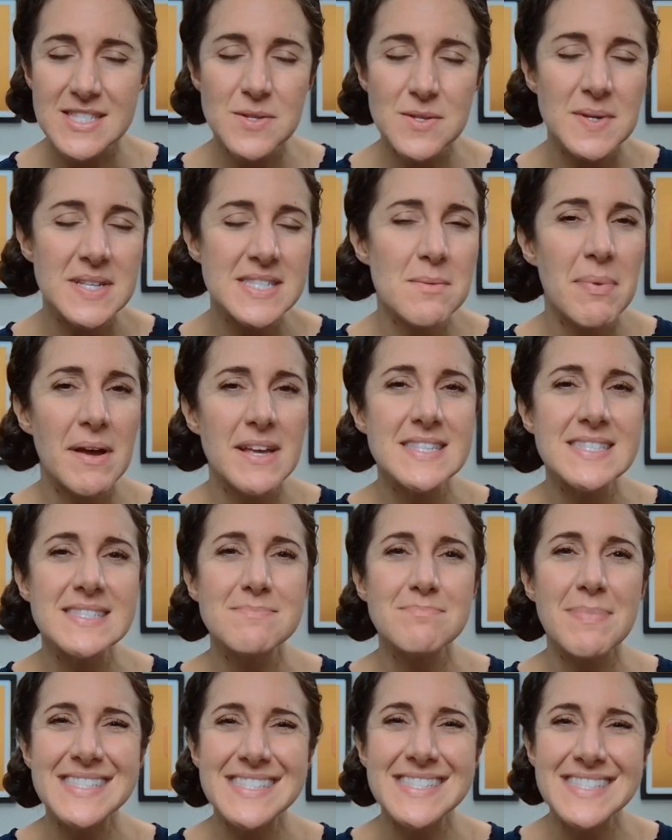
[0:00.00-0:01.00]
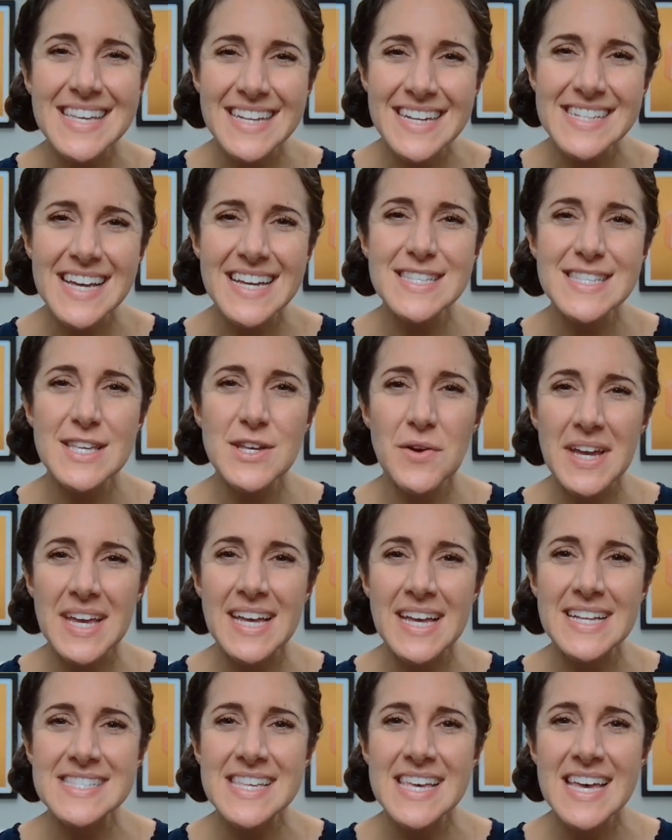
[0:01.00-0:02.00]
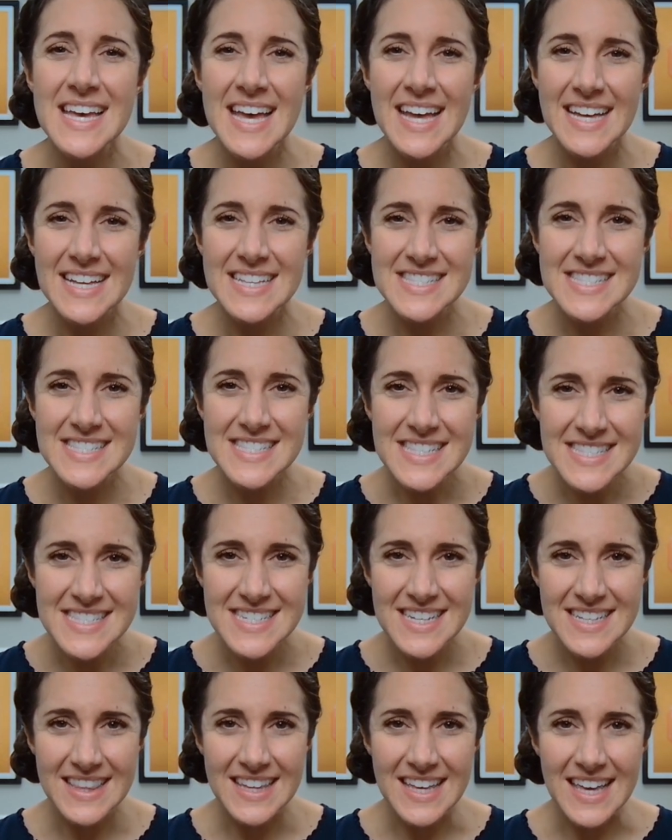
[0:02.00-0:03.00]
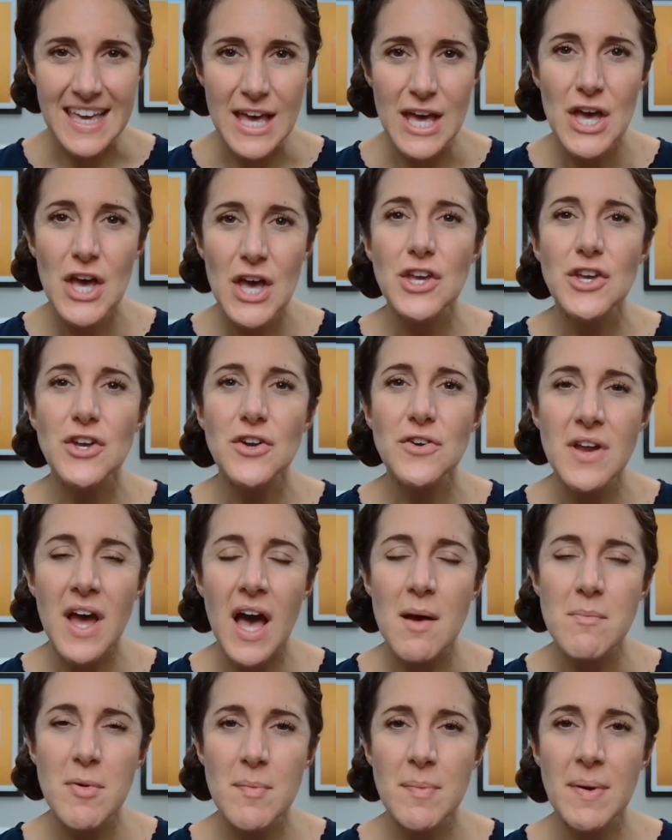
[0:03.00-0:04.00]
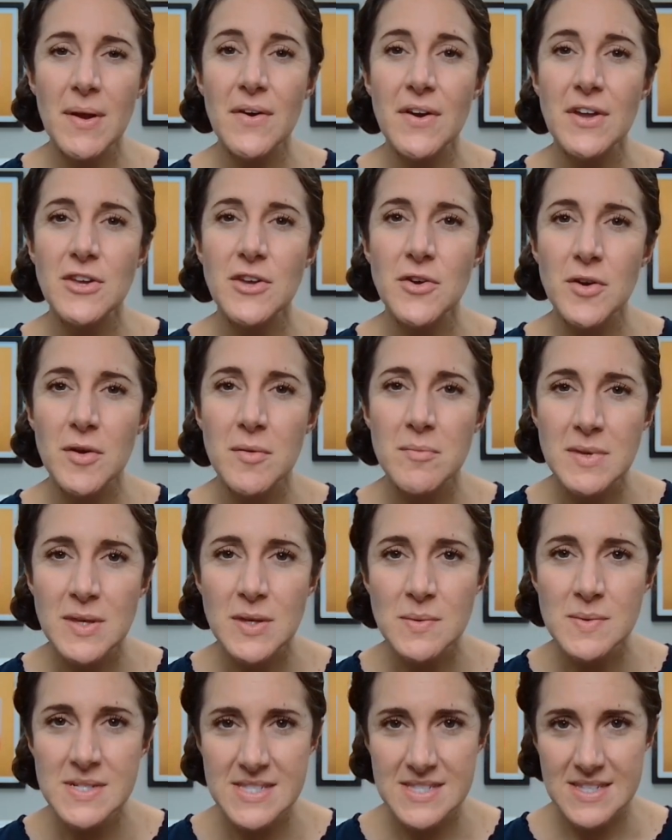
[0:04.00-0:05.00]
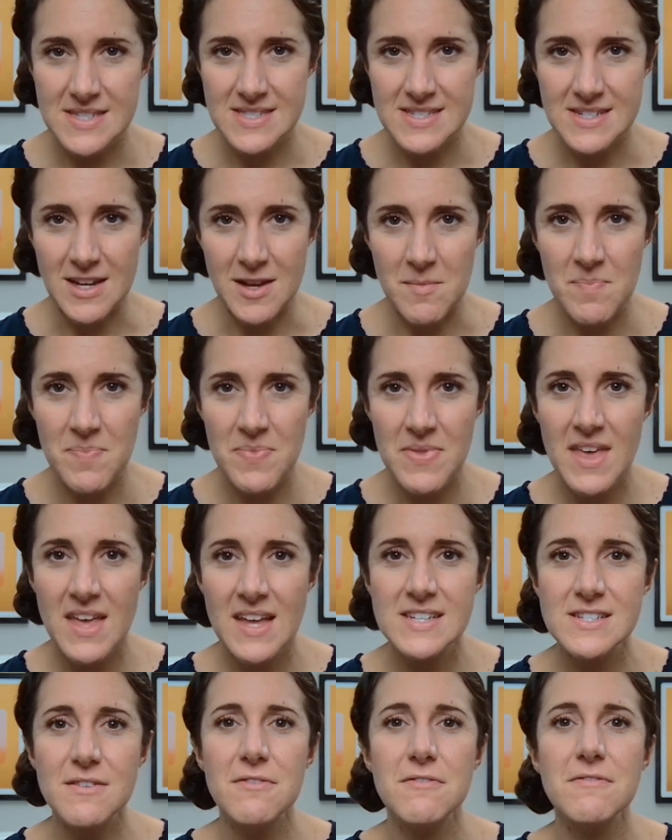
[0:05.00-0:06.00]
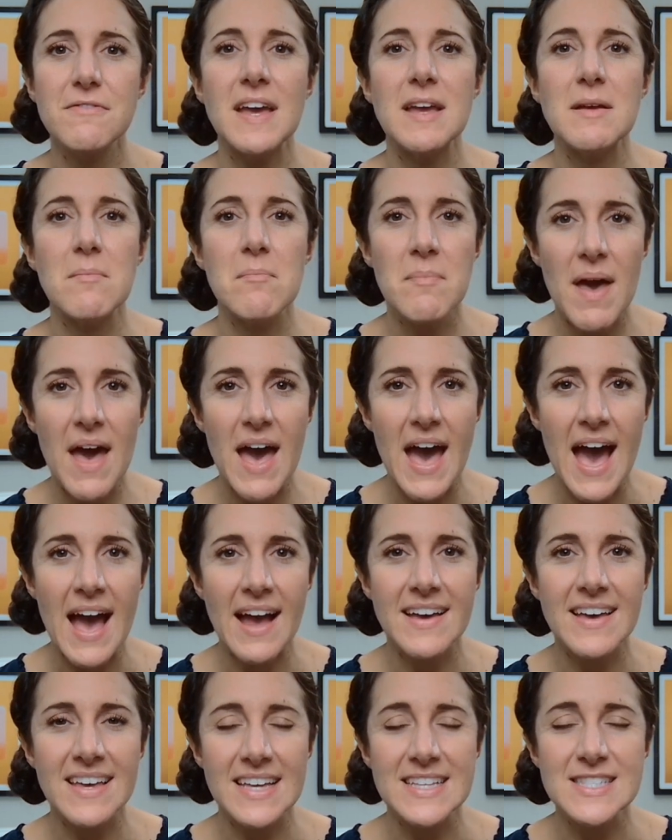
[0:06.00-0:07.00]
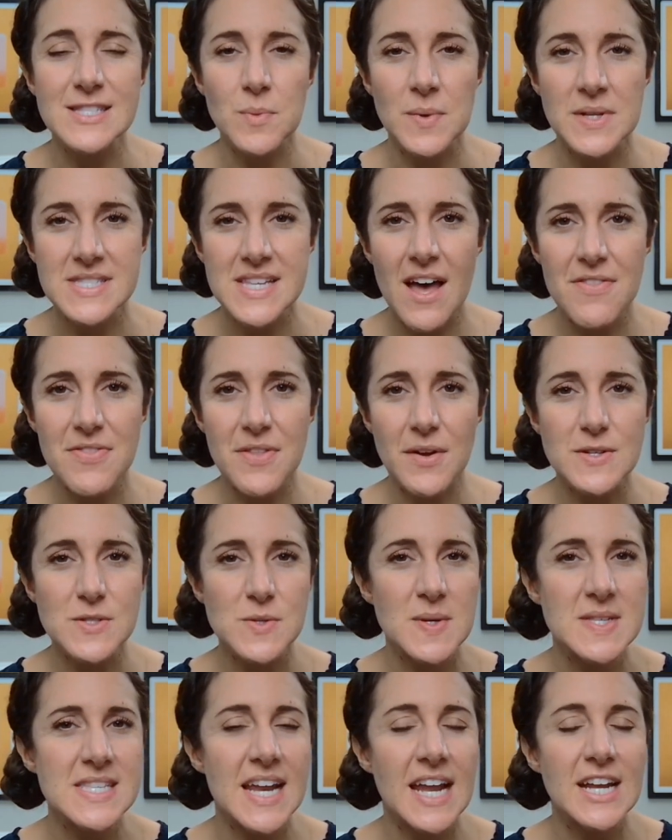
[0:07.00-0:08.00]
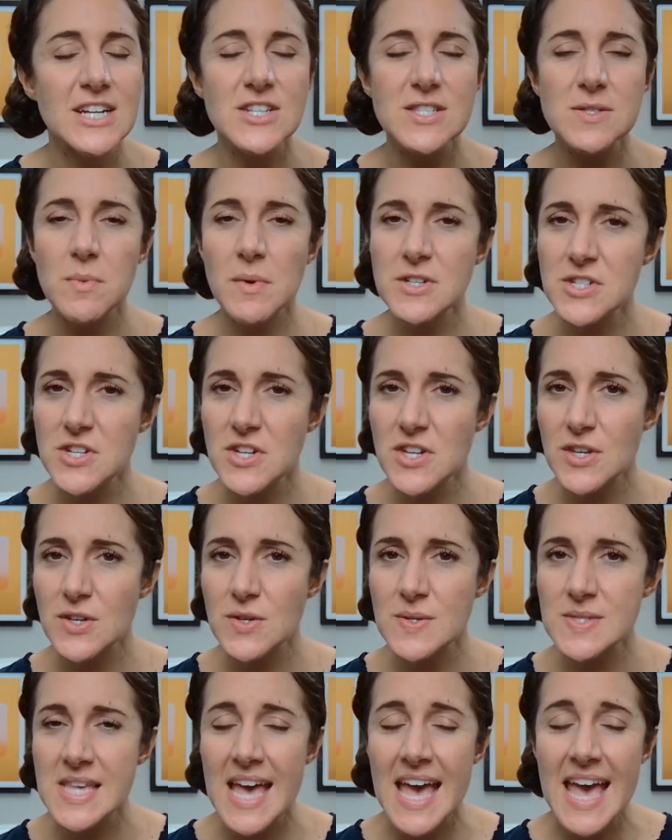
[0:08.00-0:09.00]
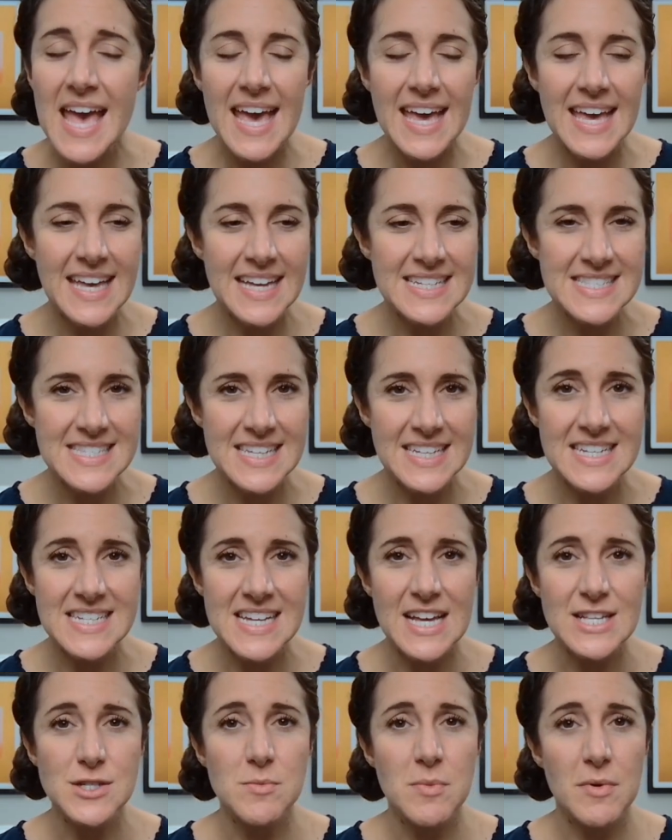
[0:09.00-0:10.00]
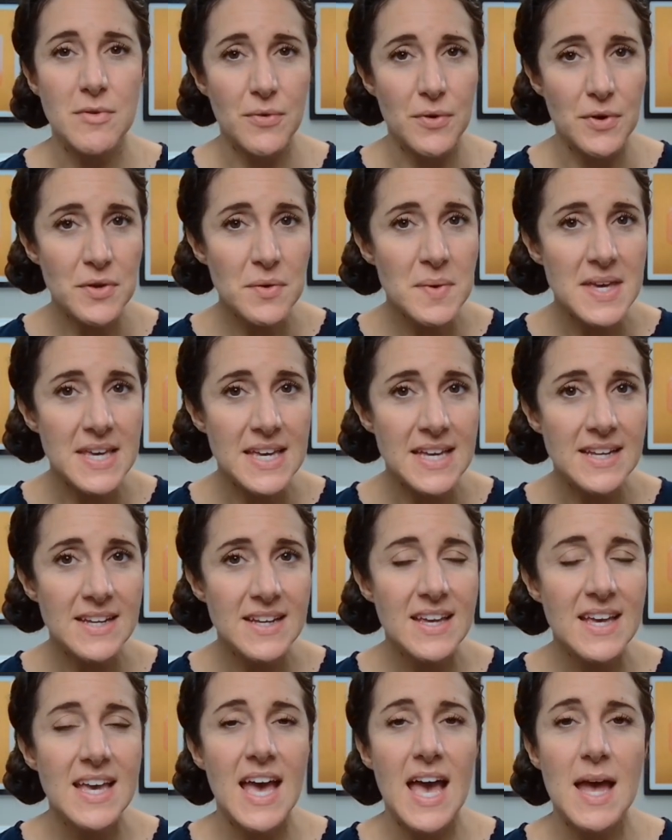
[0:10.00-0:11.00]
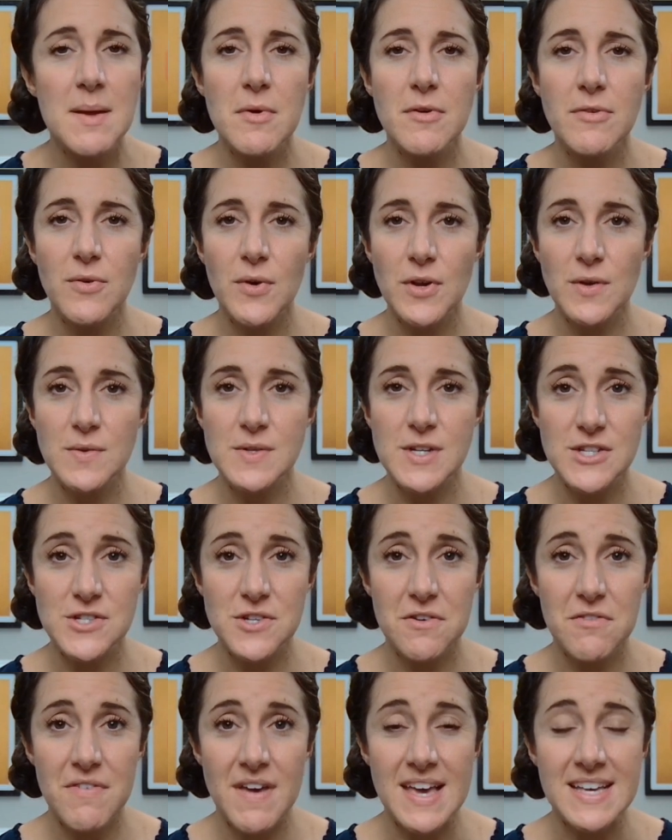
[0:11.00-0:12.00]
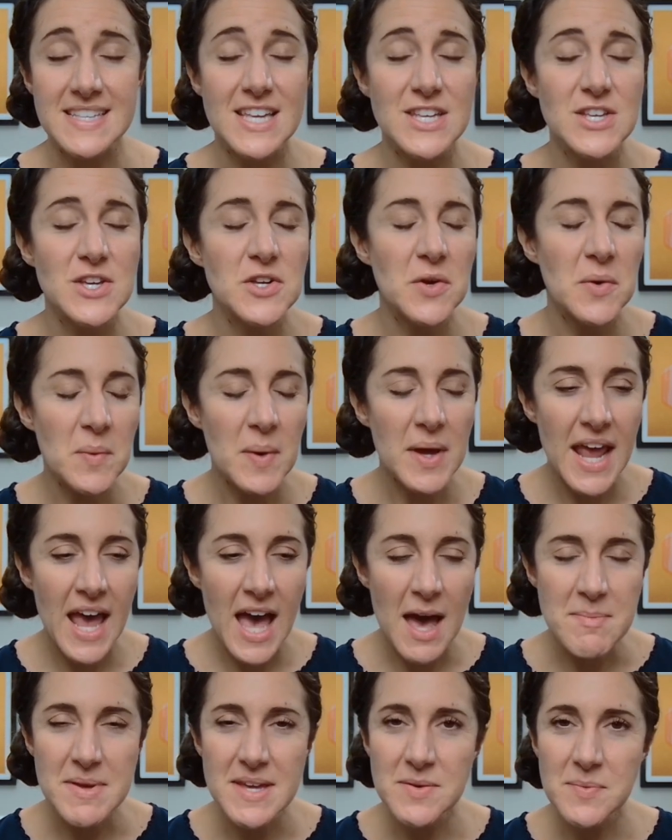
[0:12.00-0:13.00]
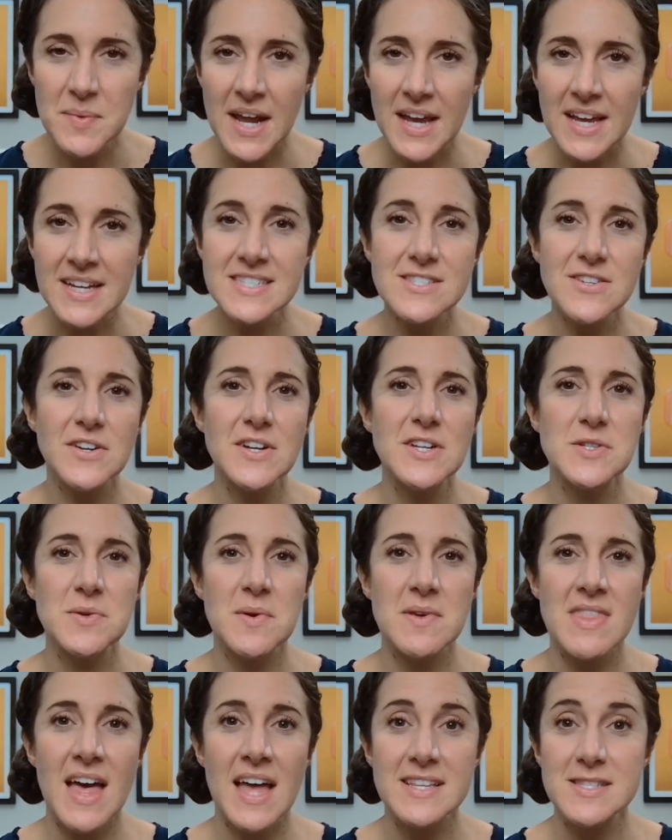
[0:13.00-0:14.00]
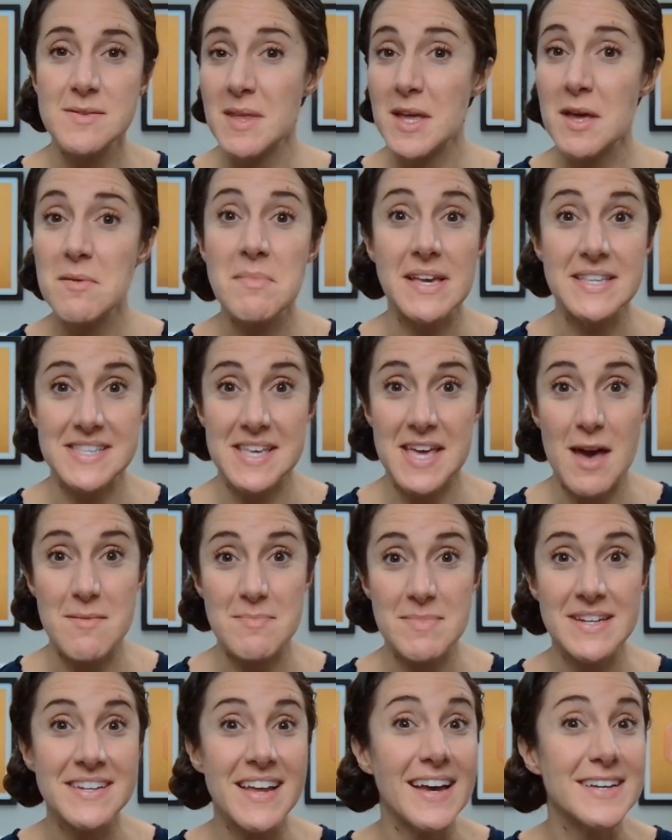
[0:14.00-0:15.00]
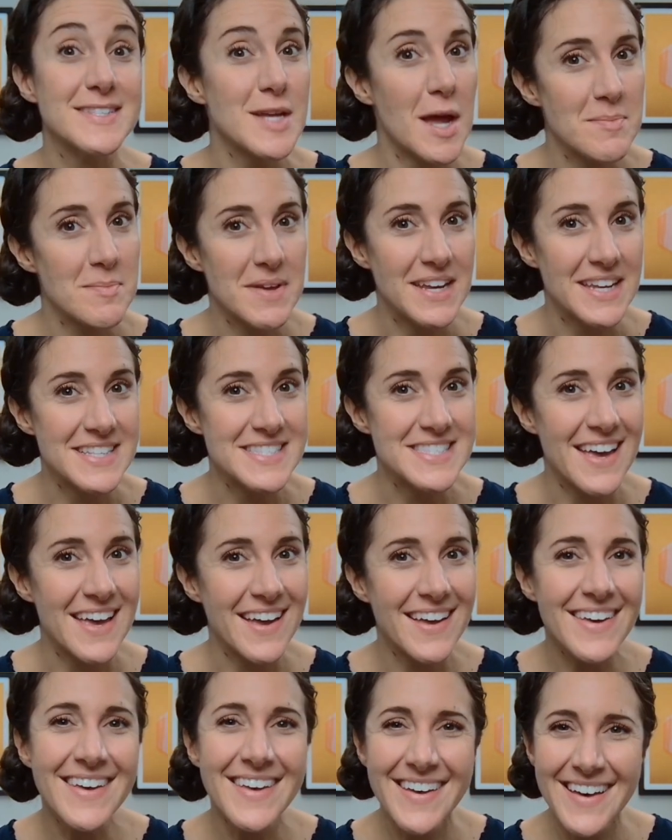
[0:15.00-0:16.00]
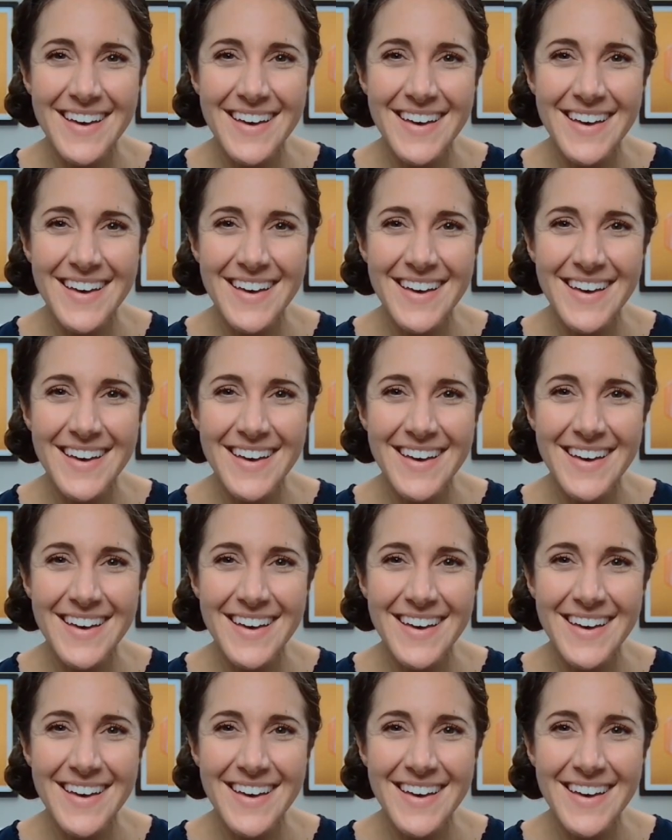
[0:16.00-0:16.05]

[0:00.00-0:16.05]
So he said, by, by sanitizing your hands consistently, you're not preparing your immune system to fight back against what's out there. So he said, I just want you to use hand sanitizer before you eat and before you touch your face. And you know what happened when I started doing that? Something amazing happened. I stopped getting sick.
════
● **Aim of the exercise**
Write the records out exactly, dropping every image.

● **Reply**
[0:00.00-0:01.00]
[0:01.00-0:02.00]
[0:02.00-0:03.00]
[0:03.00-0:04.00]
[0:04.00-0:05.00]
[0:05.00-0:06.00]
[0:06.00-0:07.00]
[0:07.00-0:08.00]
[0:08.00-0:09.00]
[0:09.00-0:10.00]
[0:10.00-0:11.00]
[0:11.00-0:12.00]
[0:12.00-0:13.00]
[0:13.00-0:14.00]
[0:14.00-0:15.00]
[0:15.00-0:16.00]
[0:16.00-0:16.05]

[0:00.00-0:16.05]
So he said, by, by sanitizing your hands consistently, you're not preparing your immune system to fight back against what's out there. So he said, I just want you to use hand sanitizer before you eat and before you touch your face. And you know what happened when I started doing that? Something amazing happened. I stopped getting sick.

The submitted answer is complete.